Stworzenie skutecznego leku na depresję  w oparciu o hodowlę grzybów w szklarniach byłoby zadaniem czasochłonnym i kosztownym. Na tyle nieefektywnym ekonomicznie, że szuka się alternatywy. Grupa biochemików pod kierunkiem Andrew Jonesa i Alexandry Adams z Miami University wybrała metodę inżynierii metabolicznej, stosowanej choćby do tworzenia insuliny czy zastępczego paliwa. – Ta technologia pozwala tak modyfikować naturalne enzymy i szlaki metaboliczne zachodzące w organizmach żywych, by przemysł mógł czerpać z nich jak największe korzyści – wyjaśnia serwis biotechnologia.pl.


W pogoni za psylocybiną sięgnięto po popularną wśród biotechnologów bakterię. E.coli łatwo przystosować do nowych zadań i łatwo rozmnażać na dużą skalę. Genetycy dobrze ją znają i posiadają szereg narzędzi do jej przebudowywania. Fragmenty DNA odpowiedzialne za produkcję psylocybiny pobrano z najpopularniejszych wśród fanów tej używki grzybów rodzaju łysiczka (łac. Psilocybe) i wszczepiono do E.coli. Udało się. Jako, że bakteria nie potrzebuje tej substancji do wzrostu, zaczęła wydalać ją na zewnątrz.

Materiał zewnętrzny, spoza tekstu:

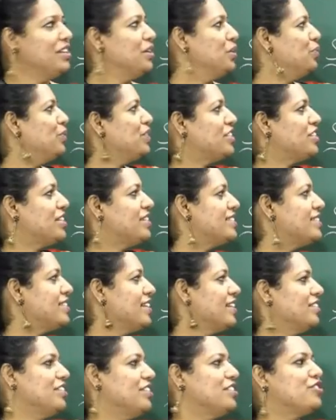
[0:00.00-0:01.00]
which is
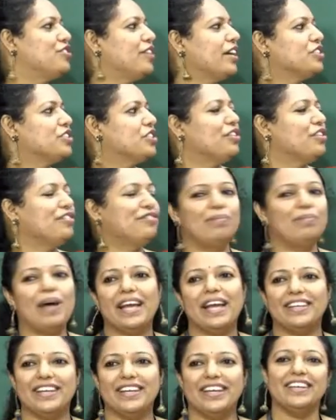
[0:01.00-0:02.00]
the structure of
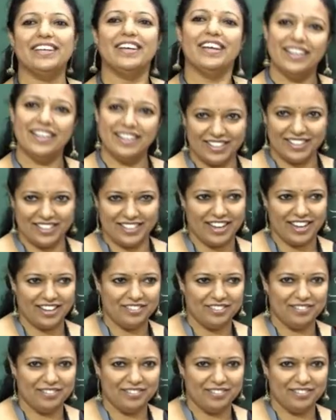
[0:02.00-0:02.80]
banking in India.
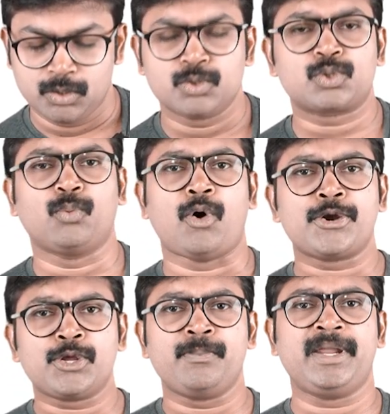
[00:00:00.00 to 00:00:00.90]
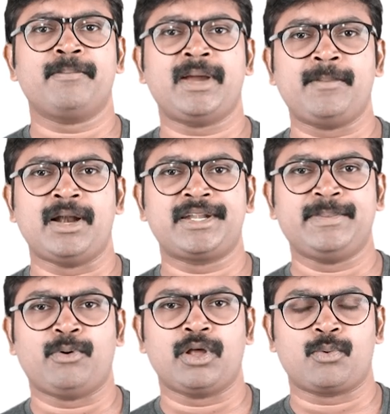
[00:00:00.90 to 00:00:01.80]
So what do you mean by
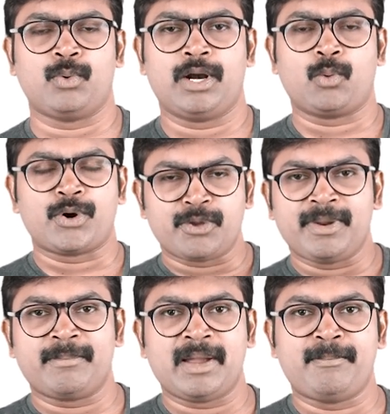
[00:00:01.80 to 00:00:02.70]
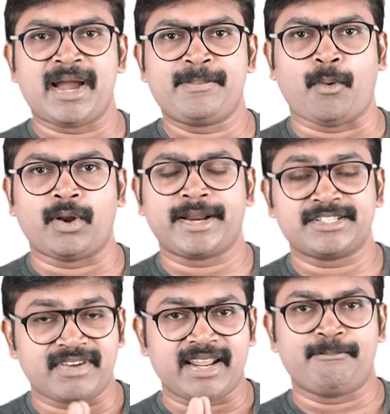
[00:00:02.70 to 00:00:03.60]
multipolar world? What do you mean by bipolar?
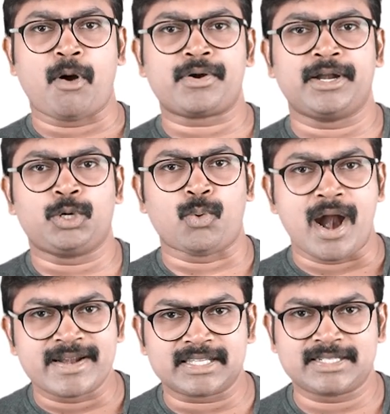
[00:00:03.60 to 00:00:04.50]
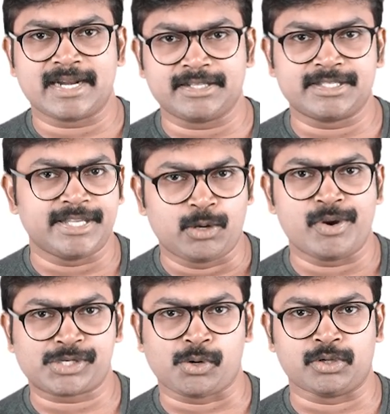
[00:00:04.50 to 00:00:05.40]
It's very important to understand this
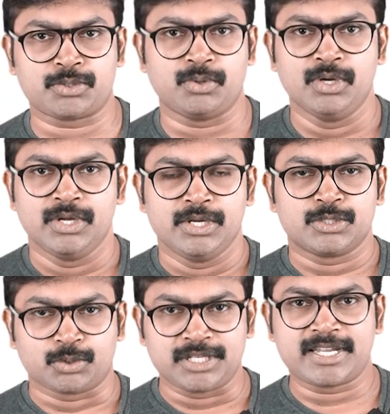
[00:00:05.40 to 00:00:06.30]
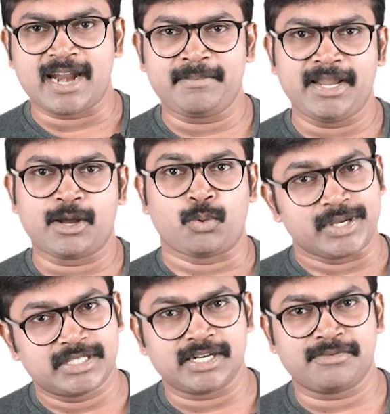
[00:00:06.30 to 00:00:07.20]
equation also. So this can be a
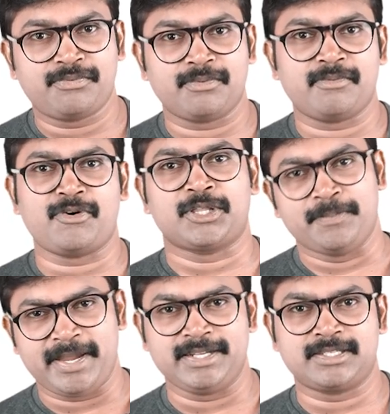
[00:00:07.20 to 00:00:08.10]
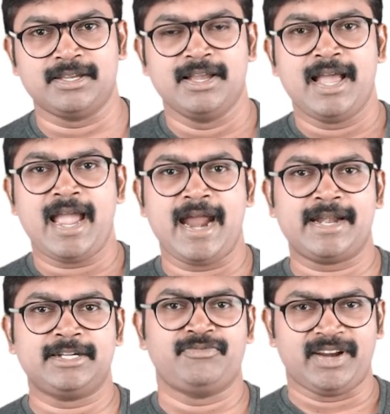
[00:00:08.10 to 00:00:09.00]
question for the mains,
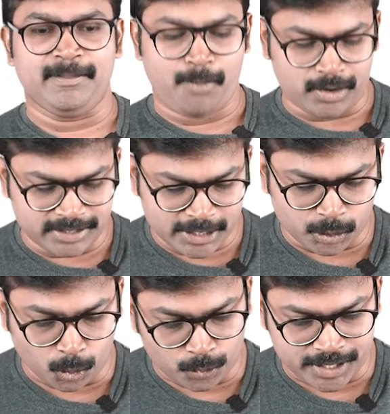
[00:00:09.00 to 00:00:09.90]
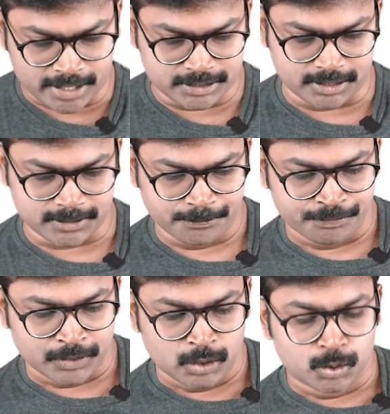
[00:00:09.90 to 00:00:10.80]
and it's very important that you know the answer.
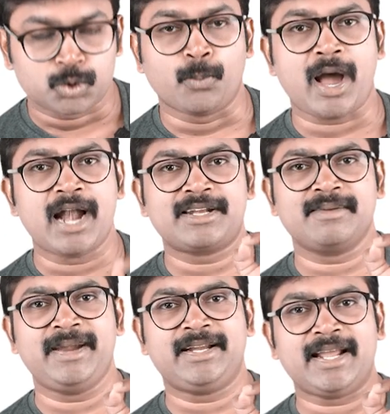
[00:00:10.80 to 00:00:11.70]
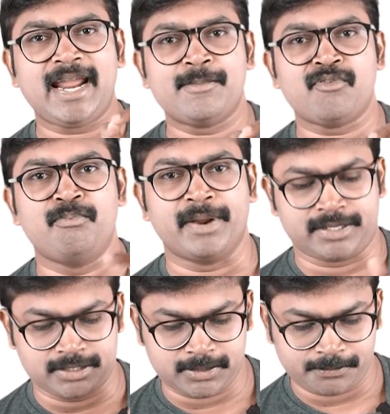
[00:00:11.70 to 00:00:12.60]
So ultimate aim of
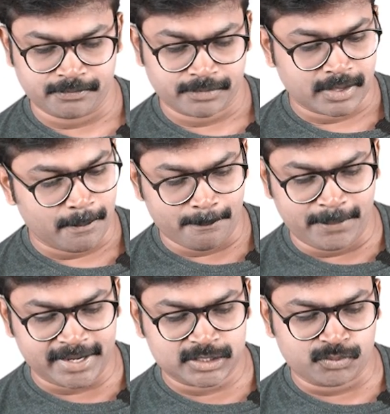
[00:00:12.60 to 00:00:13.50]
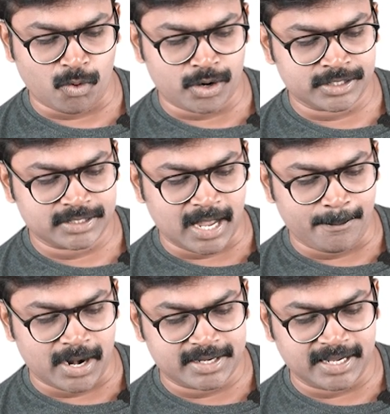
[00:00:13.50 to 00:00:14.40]
BRICS. BRICS wants a
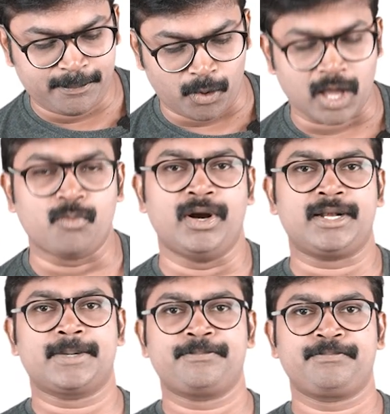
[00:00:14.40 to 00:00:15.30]
multipolar world.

- Wykorzystaliśmy ten fragment kodu genetycznego grzyba, który odpowiada za zdolność produkcji psylocybiny. W podobny sposób robi się piwo, poprzez fermentację. Zastosowaliśmy tą metodę, bo gwarantuje odpowiednią skalę i szybkość pracy – sciencealert.com cytuje Jonesa. Wybrano najbardziej efektywny szczep (pPsilo16) i zaczęto go dopracowywać zmieniając temperaturę i typ pożywki. Na końcu przeniesiono produkcję do dużych zbiorników, uzyskując 1,16 grama psylocybiny na litr opartej na wodzie mieszanki. Dla porównania, w pojedynczym ususzonym grzybie Psilocybe cubensis znajduje się od 0,37 do 1,3 proc. czystej substancji.

Koszt medycznej psylocybiny pozyskanej z naturalnych upraw to ok. 2 dolary za każdy miligram. Z dostępnych danych o kosztach eksperymentalnych terapii dla osób z depresją wynika, w każdej podawanej im dawce musi znaleźć się przynajmniej 10 mg substancji (od takiej wartości staje się psychoaktywna). Daje to niejakie pojęcie o zapotrzebowaniu, przed którym stoją koncerny farmaceutyczne w przypadku zatwierdzenia tej starej-nowej metody leczenia.

Tymczasem podczas testów klinicznych psychiatrzy uznali, że efekty stosowania psychologiczne psylocybiny są podobne do działania na mózg LSD. Naturalny środek daje jednak silniejsze efekty wizualne a słabsze wrażenia emocjonalne. Biorący psylocybinę przeżywają też silniejsze stany euforyczne i, w porównaniu do LSD, podlegają mniejszemu ryzyku wystąpienia napadów paniki czy paranoi. Eksperymenty nie wykazały przy tym negatywnych skutków brania psylocybiny dla zdrowia fizycznego.